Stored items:
------------------------------------------------
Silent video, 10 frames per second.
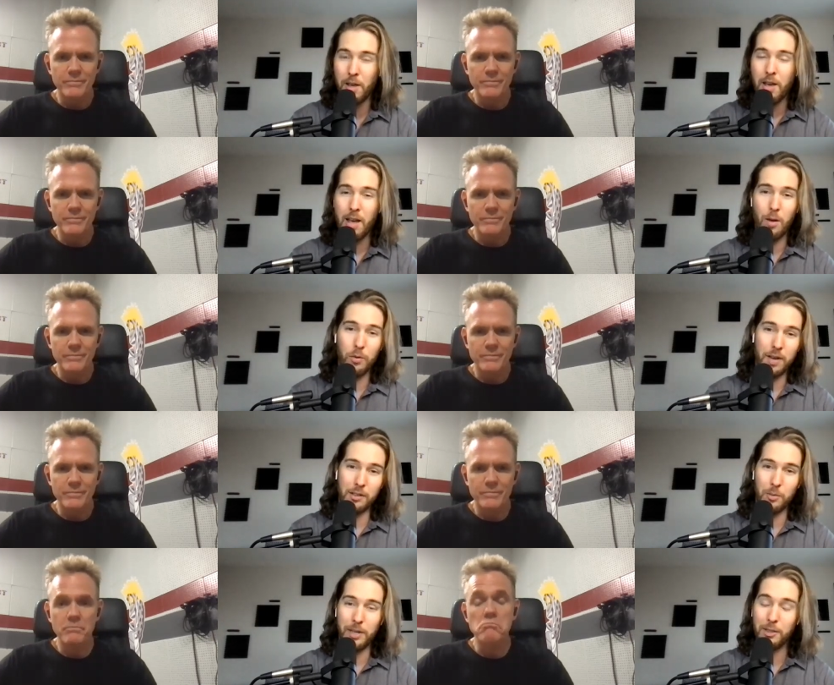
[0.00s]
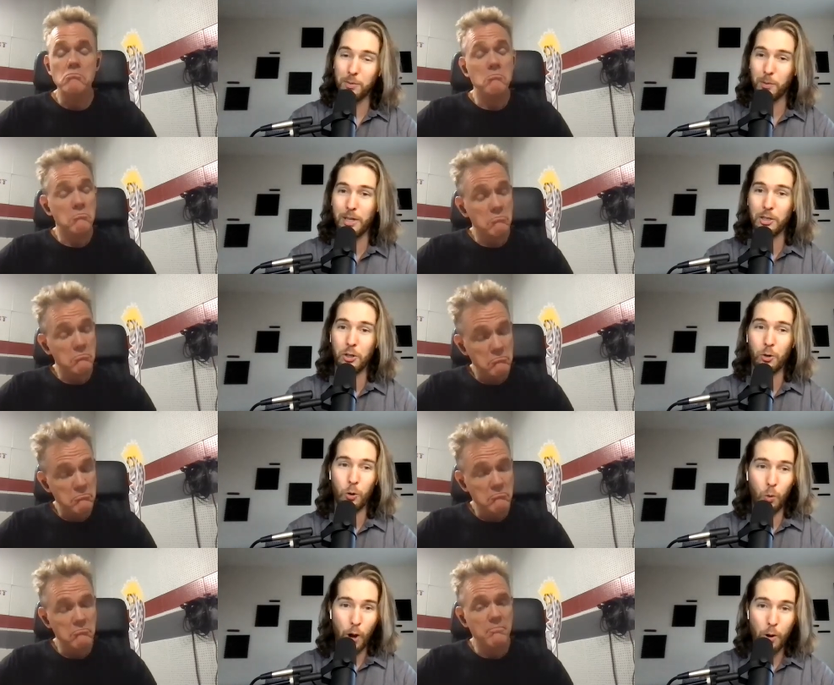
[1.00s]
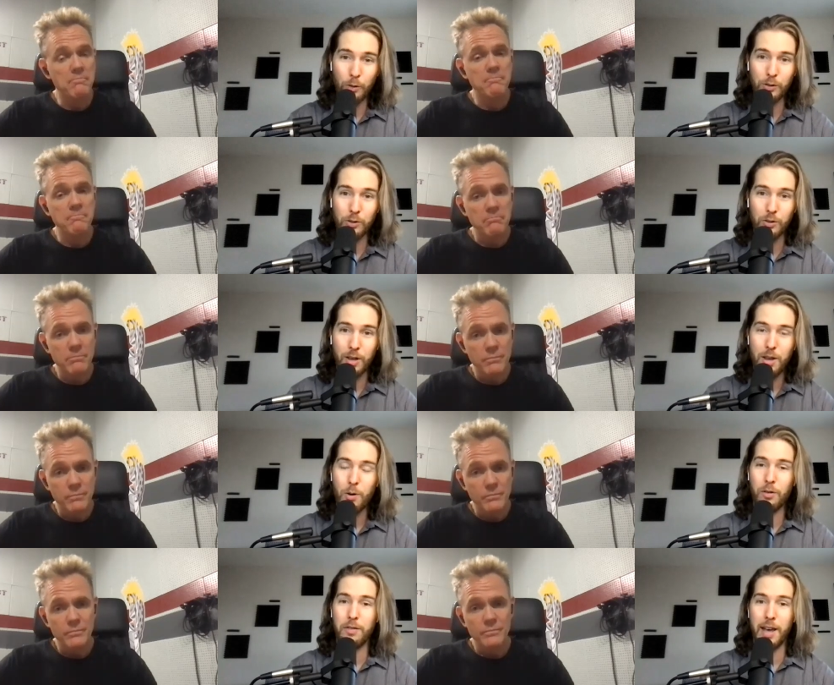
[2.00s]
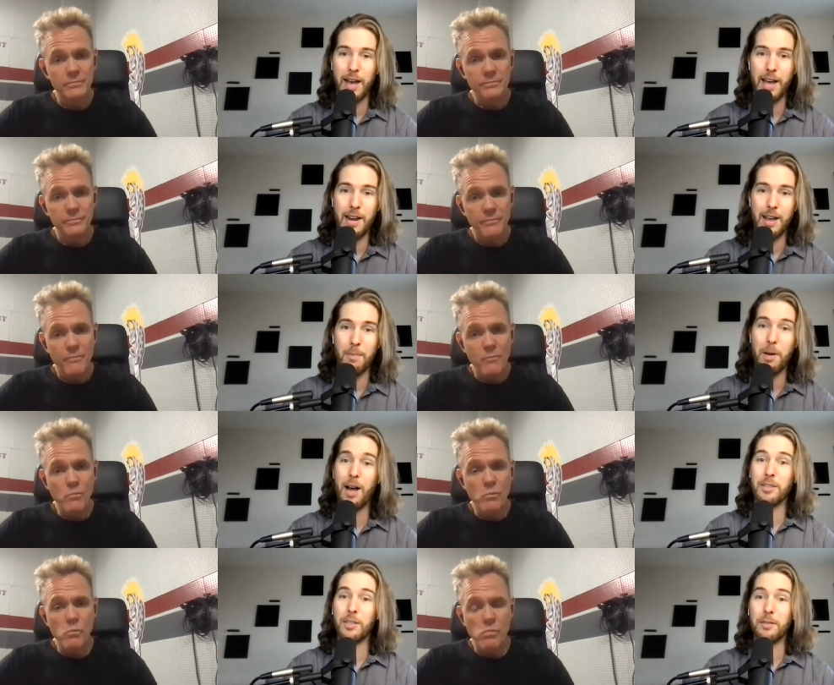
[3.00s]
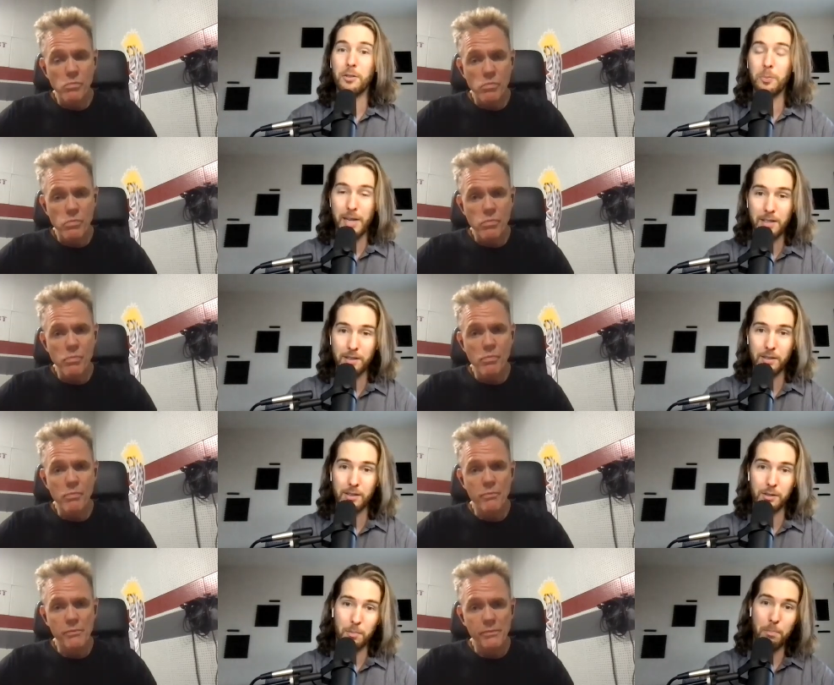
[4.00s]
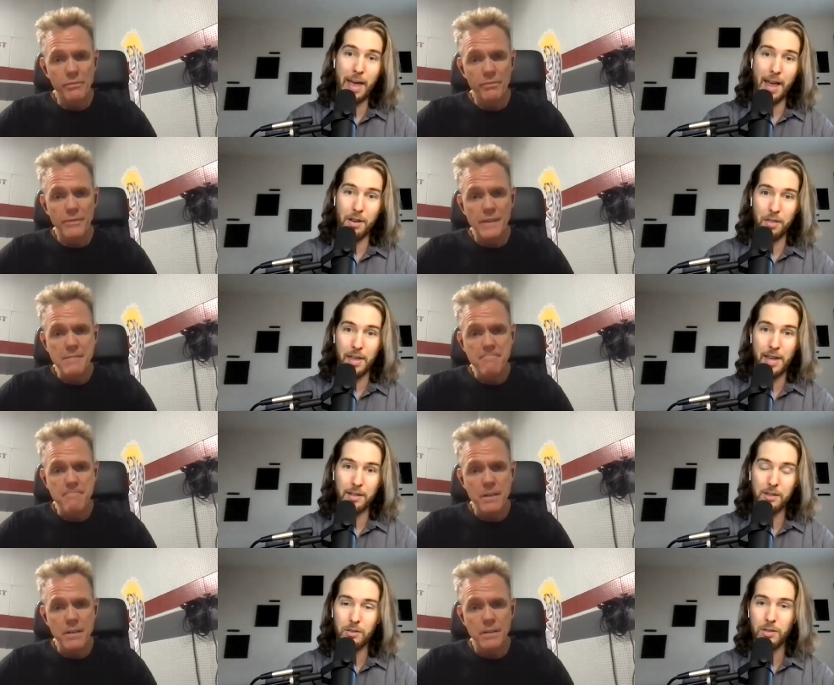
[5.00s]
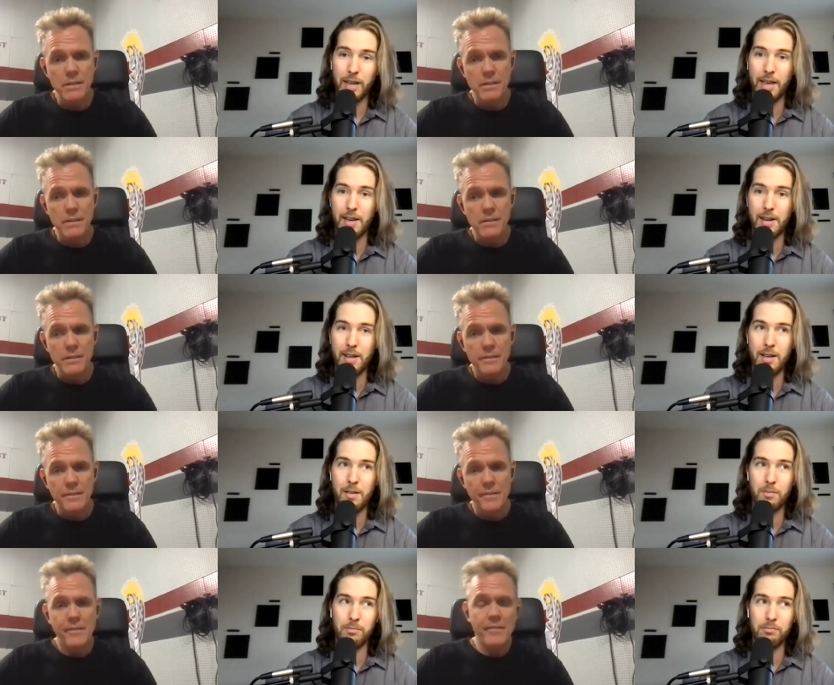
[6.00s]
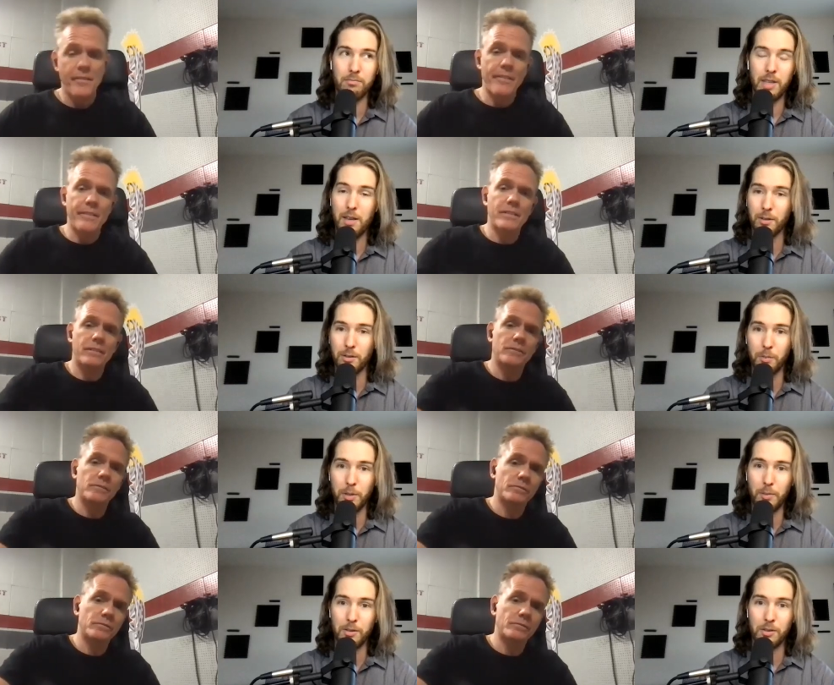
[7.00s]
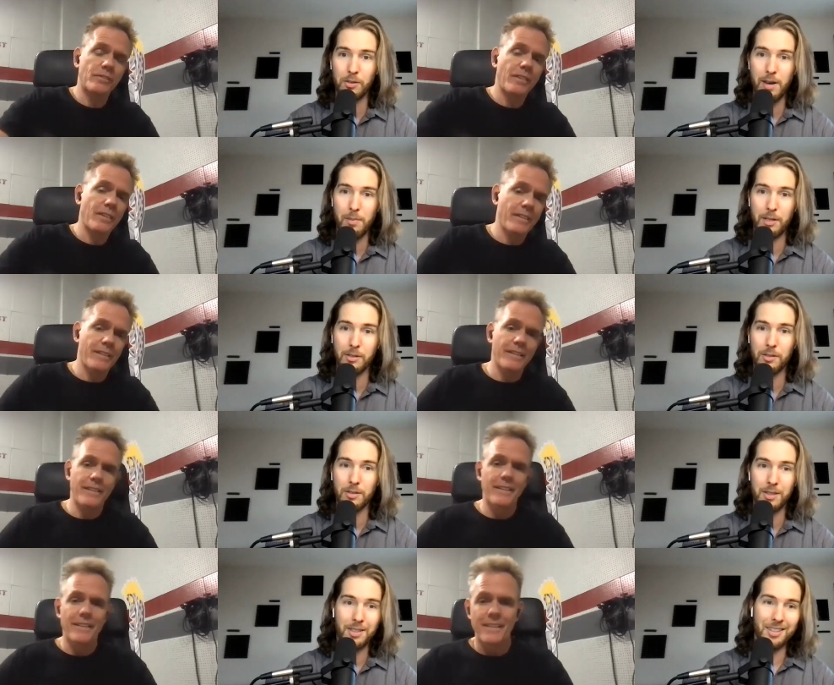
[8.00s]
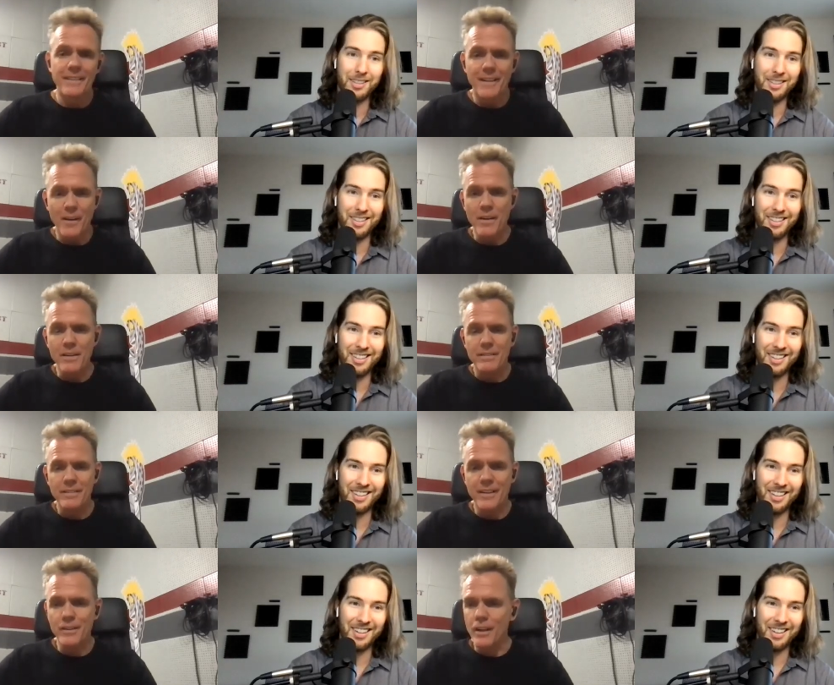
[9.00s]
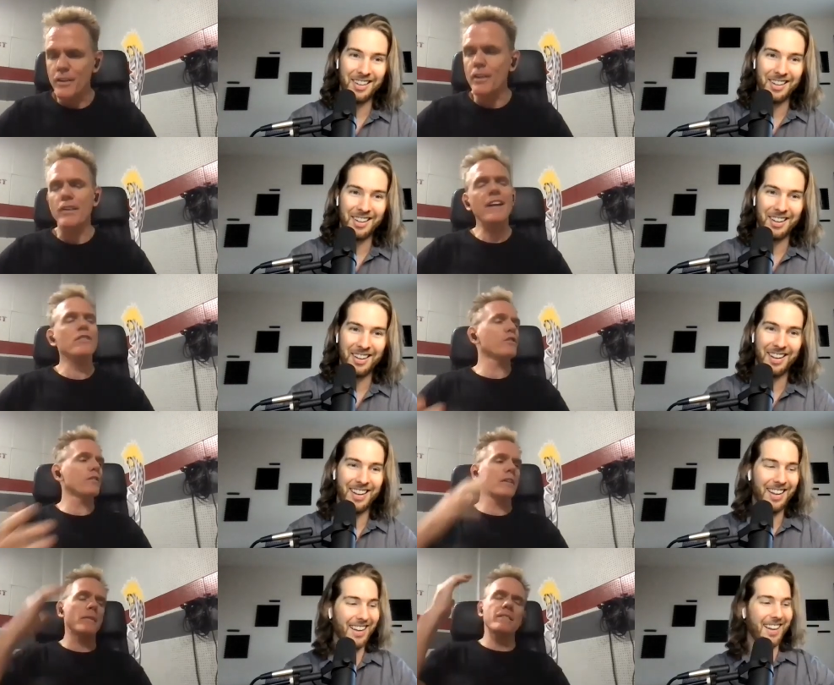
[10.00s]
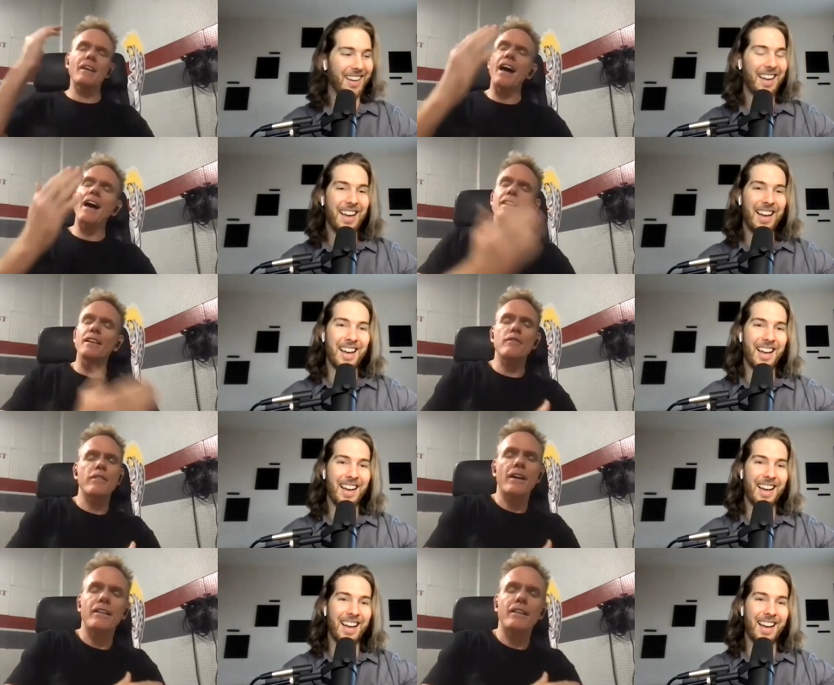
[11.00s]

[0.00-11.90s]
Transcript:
Speaker 1: Uh, we've got some inspirational quotes. We've got uh, positive spins on some bad things,
Speaker 2: and um, yeah, those are pretty much the segments. All right, that's all you have actual segments. I love that.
------------------------------------------------
Directions for this task:
Could you restate every record above word for word, leaving the pictures out?

Response area:
Silent video, 10 frames per second.
[0.00s]
[1.00s]
[2.00s]
[3.00s]
[4.00s]
[5.00s]
[6.00s]
[7.00s]
[8.00s]
[9.00s]
[10.00s]
[11.00s]

[0.00-11.90s]
Transcript:
Speaker 1: Uh, we've got some inspirational quotes. We've got uh, positive spins on some bad things,
Speaker 2: and um, yeah, those are pretty much the segments. All right, that's all you have actual segments. I love that.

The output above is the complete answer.